Vancouver: luz de agosto en la bahía. (Fotografía de Jules Etienne).

martes, 19 de mayo de 2020

Epidemias: PÁLIDO CABALLO, PÁLIDO JINETE, de Katherine Anne Porter

"... y un barco de vela alto (…) Detrás del barco estaba la jungla..."

(Fragmento)

Oh, no, necesito calor, y su memoria cambió de rumbo y vagó en busca de otro lugar que había conocido antes y que había querido más, que ya sólo podía ver en errantes fragmentos de palmeras y cedros, sombras oscuras y un cielo que calentaba sin deslumbrar como ese extraño cielo la había deslumbrado sin calentarla: el largo y lento ondular del musgo gris en la soñolienta sombra de los robles, el espacioso revoloteo de los buitres sobre la cabeza, el olor de las hierbas pisadas a lo largo de la rivera y, sin previo aviso, un río ancho y tranquilo en el que confluían todos los ríos que había conocido. Las paredes se inclinaron hacia atrás en un movimiento silencioso y decidido, y un barco de vela alto estaba amarrado cerca, con una pasarela de desembarco ennegrecida por la intemperie tocando los pies de su cama. Detrás del barco estaba la jungla e, incluso en el momento en que apareció ante ella, supo que era todo lo que había leído o le habían contado, había sentido o había pensado acerca de la jungla: un lugar de muerte secreto, terriblemente vivo y retorcido, que bullía con marañas de serpientes moteadas, aves con los colores del arco iris y ojos malignos, leopardos con caras sabias y leones con extravagantes melenas, monos chillones de brazos largos que brincaban por entre las hojas anchas y carnosas que brillaban con luz sulfurosa y exudaban el icor de la muerte, y troncos podridos de árboles desconocidos tendidos en el limo. Sin sorpresa, desde su almohada, Miranda se vio a sí misma correr velozmente por la pasarela hasta la cubierta inclinada y allí de pie inclinarse sobre la barandilla y agitar el brazo alegremente para despedirse de sí misma en la cama, después la esbelta nave extendió sus alas y se adentró en la jungla. El aire temblaba con los chillidos penetrantes y los roncos bramidos de voces que gritaban todas juntas, rodando y entrechocando por encima de ella como nubes de tormenta, y las palabras se convirtieron en sólo dos palabras que se alzaban y descendían en un clamor sobre su cabeza. Peligro, peligro, peligro, decían las voces, y guerra, guerra, guerra. La puerta estaba entreabierta, Adam estaba de pie con la mano en el picaporte y la señorita Hobbe, con la cara distorsionada por el terror, gritaba en tono agudo:

- Se lo digo en serio, tienen que venir a buscarla inmediatamente, de lo contrario la pondré de patitas en la calle... Se lo digo en serio, esto es una plaga, la peste, Dios mío, ¡y yo tengo una casa llena de gente en la que debo pensar!

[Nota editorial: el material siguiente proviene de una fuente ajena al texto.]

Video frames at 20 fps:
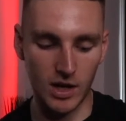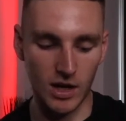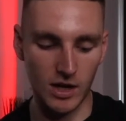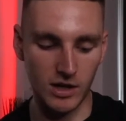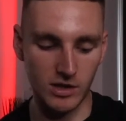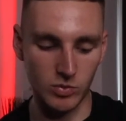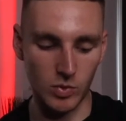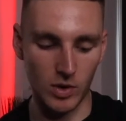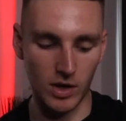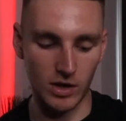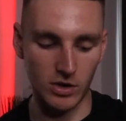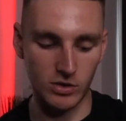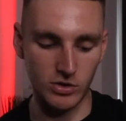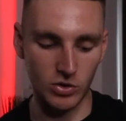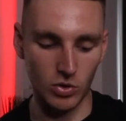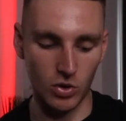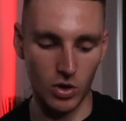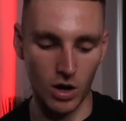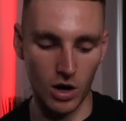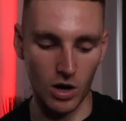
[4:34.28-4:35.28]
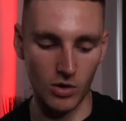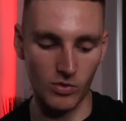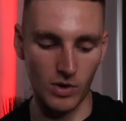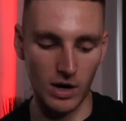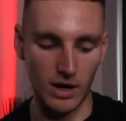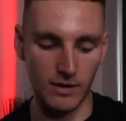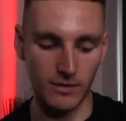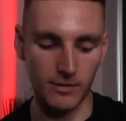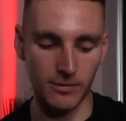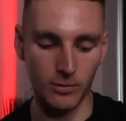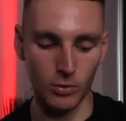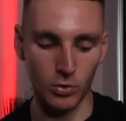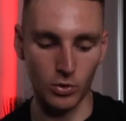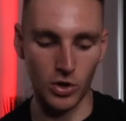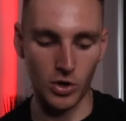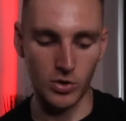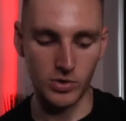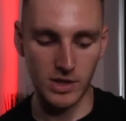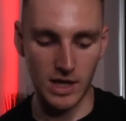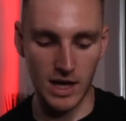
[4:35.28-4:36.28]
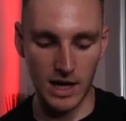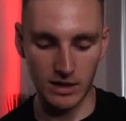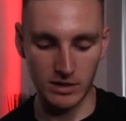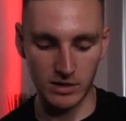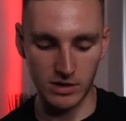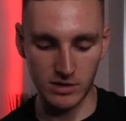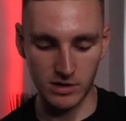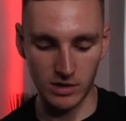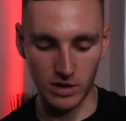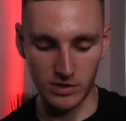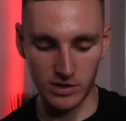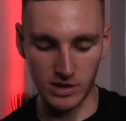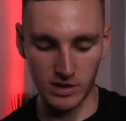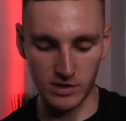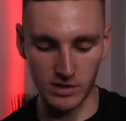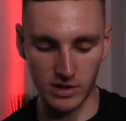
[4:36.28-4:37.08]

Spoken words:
as well as your heart rate for those exercises.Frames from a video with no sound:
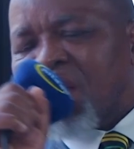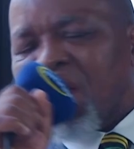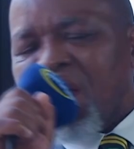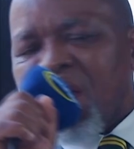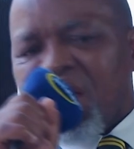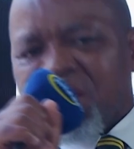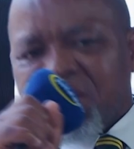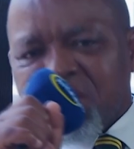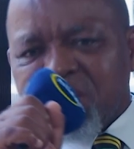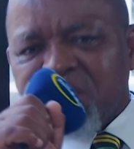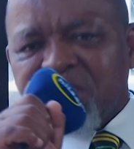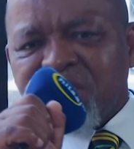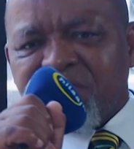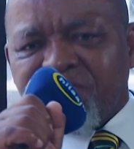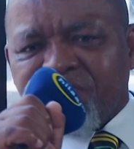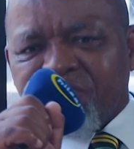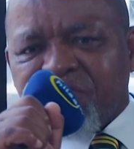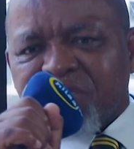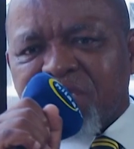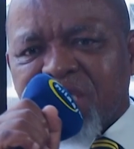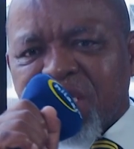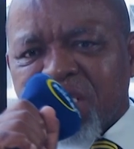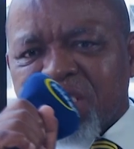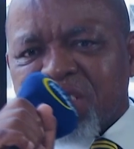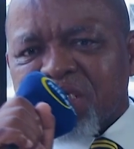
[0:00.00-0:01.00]
And the reason for
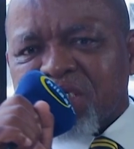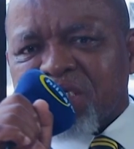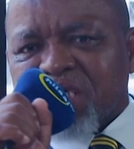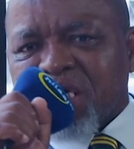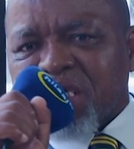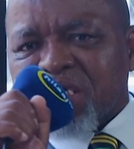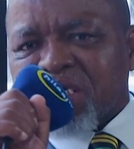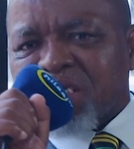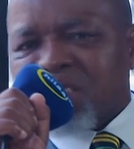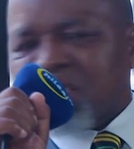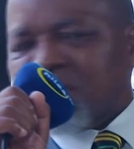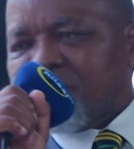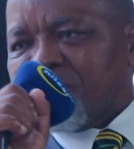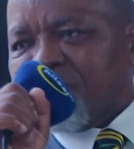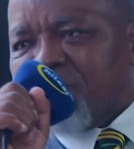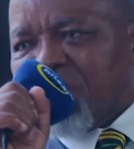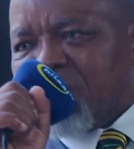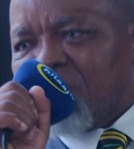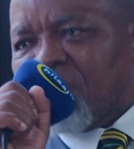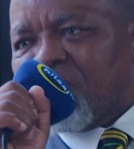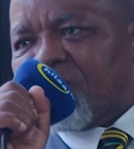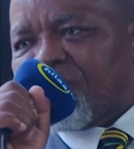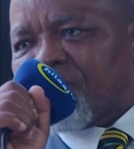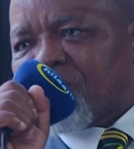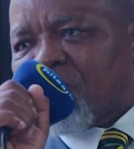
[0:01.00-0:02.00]
that is that in the
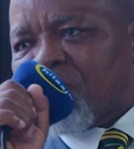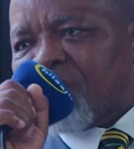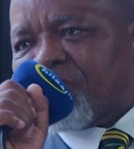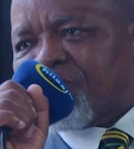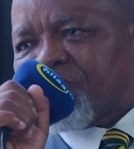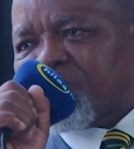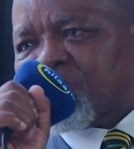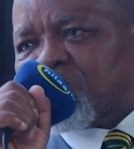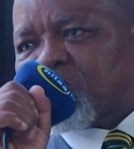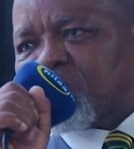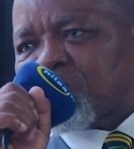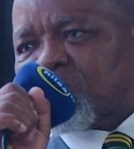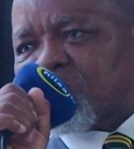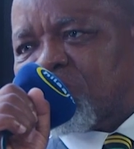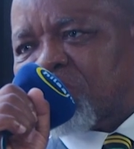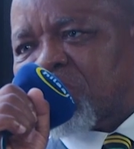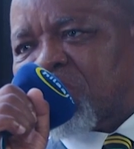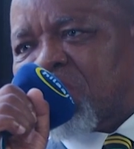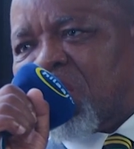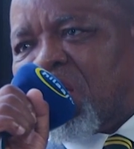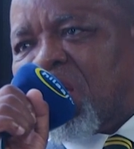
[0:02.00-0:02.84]
middle of COVID, we took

- Ya lo sé -dijo Adam-. Vendrán a buscarla mañana por la mañana.

- Mañana por la mañana, Dios mío, ¡será mejor que vengan ya!

- No se puede conseguir una ambulancia -dijo Adam- y no hay camas. Tampoco hemos podido encontrar un médico ni una enfermera. Todos están ocupados. Eso es lo que hay. No entre usted en la habitación y yo me ocuparé de ella.

- Sí, usted se ocupará de ella, ya lo veo -dijo la señorita Hobbe con un tono particu- larmente desagradable.

- Sí, eso es lo que he dicho -contestó Adam, cortante-. Usted manténgase al margen.

Él cerró la puerta con cuidado. Llevaba un surtido de paquetes mal hechos y su cara estaba asombrosamente impasible.

- ¿Has oído eso? -preguntó inclinándose sobre ella y hablándole bajito.

- Casi todo -dijo Miranda-. Una perspectiva agradable, ¿no?

- Tengo tu medicina -dijo Adam- y vas a empezar a tomarla ahora mismo. No puede echarte.

- Conque las cosas están realmente así de mal -dijo Miranda.

- No pueden estar peor -dijo Adam-. Todos los teatros y casi todas las tiendas y restaurantes están cerrados y las calles han estado atestadas de cortejos fúnebres todo el día y de ambulancias toda la noche.


Katherine Anne Porter (Estados Unidos, 1890-1980).